St Nicholas, New Moat, Pembrokeshire (PRN 1318)

ST NICHOLAS,  NEW MOAT, PEMBROKESHIRE (PRESELI)

Dyfed PRN 1318

 RB No. 3423

 NGR SN 0624 2524

 Listed Building No. 6086

 Grade B listed (1998). Listed Grade II*

First Listed in 1971. Last amended in 2004.

Reason for Listing:

Listed at Grade II* as a large medieval parish church with fine west tower. Late C19 restoration preserved fine C17 Scourfield monument in chancel. Unusually well-preserved crypt.

 SUMMARY

Medieval church; 30% pre-19th century core fabric.
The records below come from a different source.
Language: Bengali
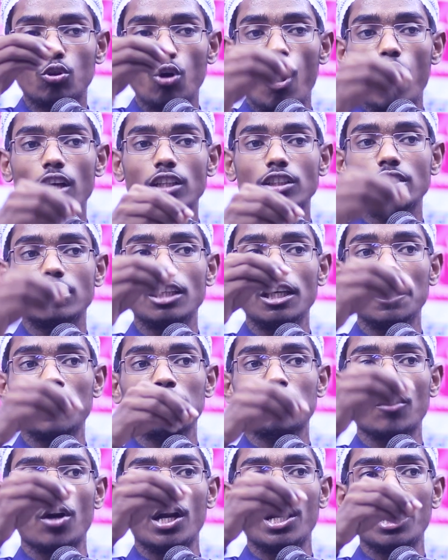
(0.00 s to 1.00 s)
দশ দিন
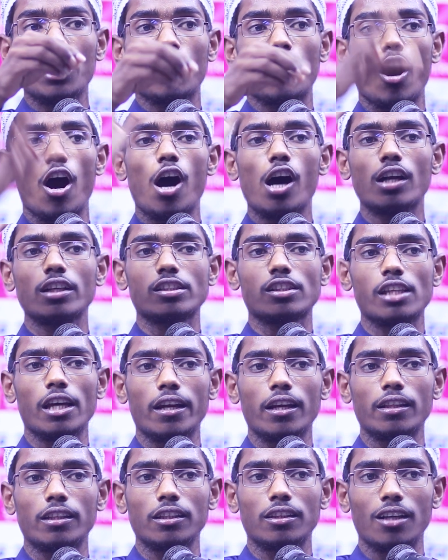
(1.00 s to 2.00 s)
পরে ঘর
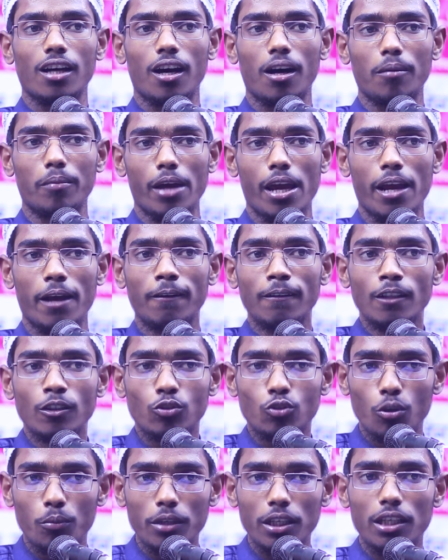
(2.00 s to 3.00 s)
ছেড়ে দিতে হবে
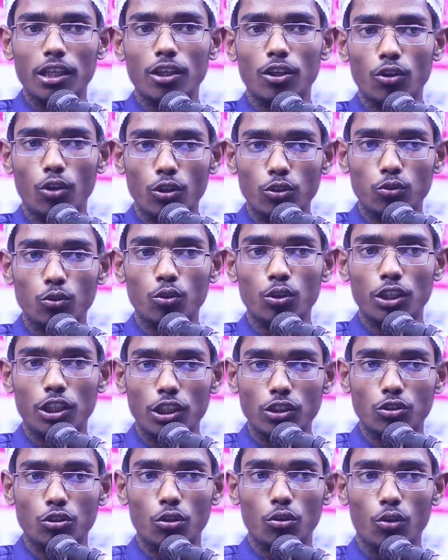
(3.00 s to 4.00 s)
তুমি কি নতুন
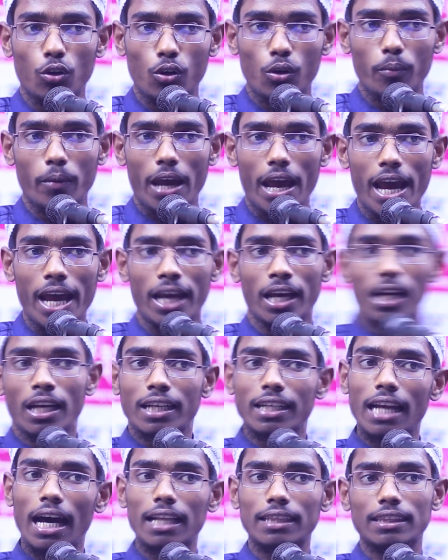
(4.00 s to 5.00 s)
কিছু করবে
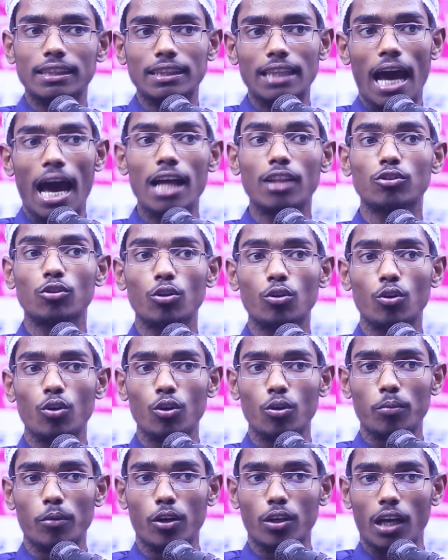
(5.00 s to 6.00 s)
না তা তো
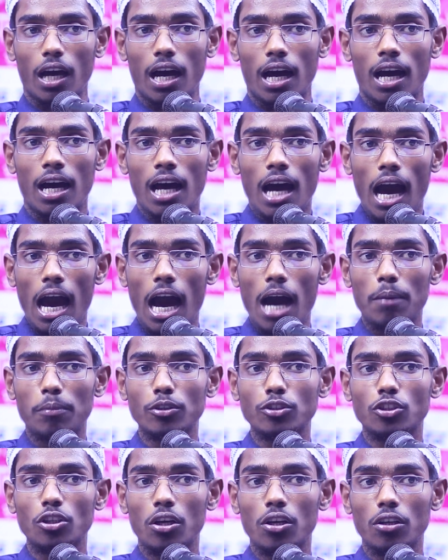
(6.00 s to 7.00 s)
করব না আবু
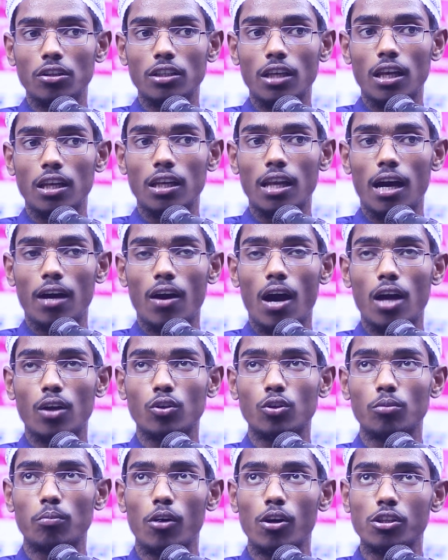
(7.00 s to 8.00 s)
জরদি
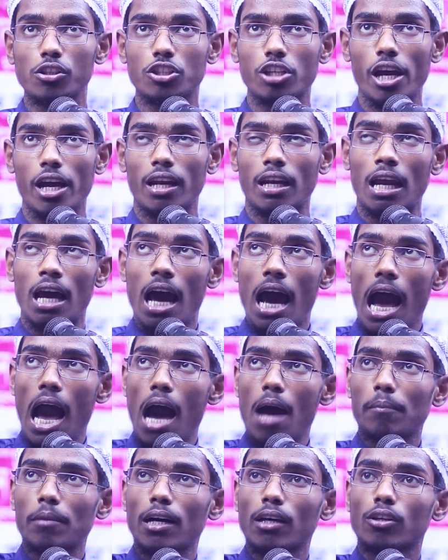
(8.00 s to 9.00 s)
আল্লাহানহু বলছেন
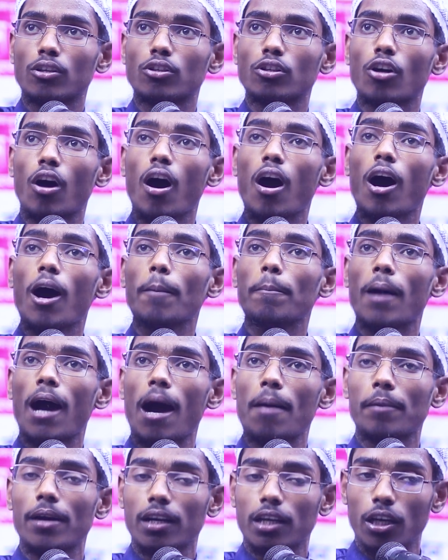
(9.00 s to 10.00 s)
আমার রব
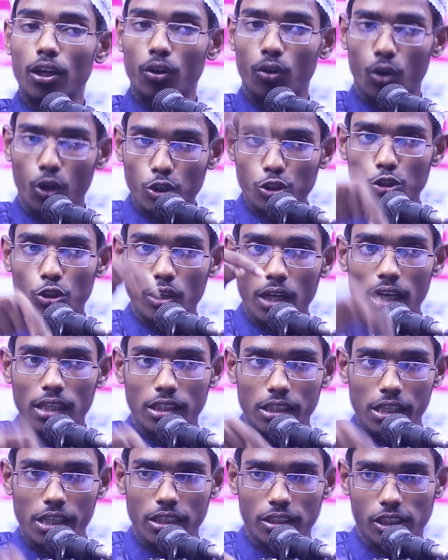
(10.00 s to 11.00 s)
আমাকে ঘোষণা
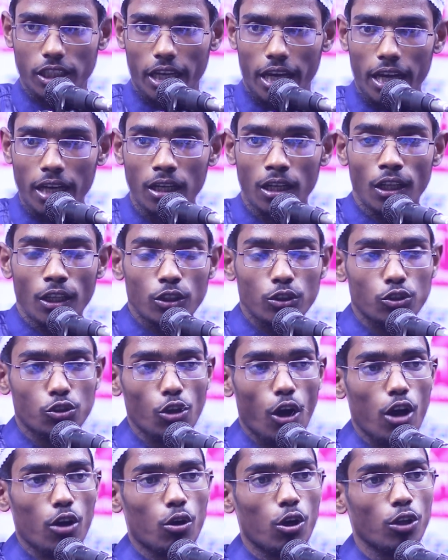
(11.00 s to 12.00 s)
দিয়েছেন
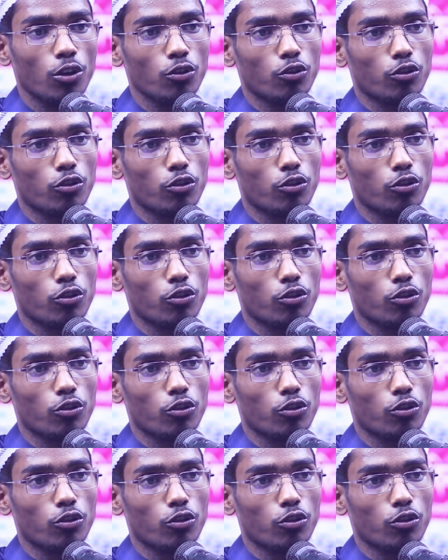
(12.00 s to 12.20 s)
যখন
A multicell church, with 5 cells, medium-large. Consists of nave, 3 bays; north aisle, 2 bays, west tower, 3 storeys, medieval; north aisle rebuilt 1884-5. Chancel, 3 bays; north chapel, 3 bays; 1725, rebuilt 1884-5. (Former baptistery north of nave, 1725, gone.) Construction is in mixed rubble throughout. All internal walls are rendered/plastered. Slate gable roofs. Medieval arch between nave and tower; medieval vault, stair, door and slit lights in tower. Remainder of openings (windows and door), 1884-5.

Roofs and floors, 1884-5. Finishes, remains of 18th century plaster and render, remainder 1884-5.

Condition – good. Tower poor-fair in areas; some external ivy.

Archaeological potential – good-very good. 25% of church with below ground crypt/vault; shallow external drain around 50% of church; floors raised; underfloor void; memorials significantly close to church; good evidence of former component beyond church.

Structural value (pre 19th century) – fair. 30% pre-19th century core fabric; medieval west tower with arch.

(Jacobean monument, large).

Phasing:

Phase 1 – Nave, C13-14?

Phase 2 – West tower, later C15.

Phase 3 – North aisle, c.1500?

Phase 4 – Chancel, north chapel (not separate from aisle), 1725

(and former baptistery).

Phase 5 – Restored 1884-5, high impact; north aisle rebuilt (and divided into aisle and chapel).

DESCRIPTION

The present church

St Nicholas, New Moat, is a 5-celled church, of medium-large size. It retains approximately 30% pre-19th century core fabric.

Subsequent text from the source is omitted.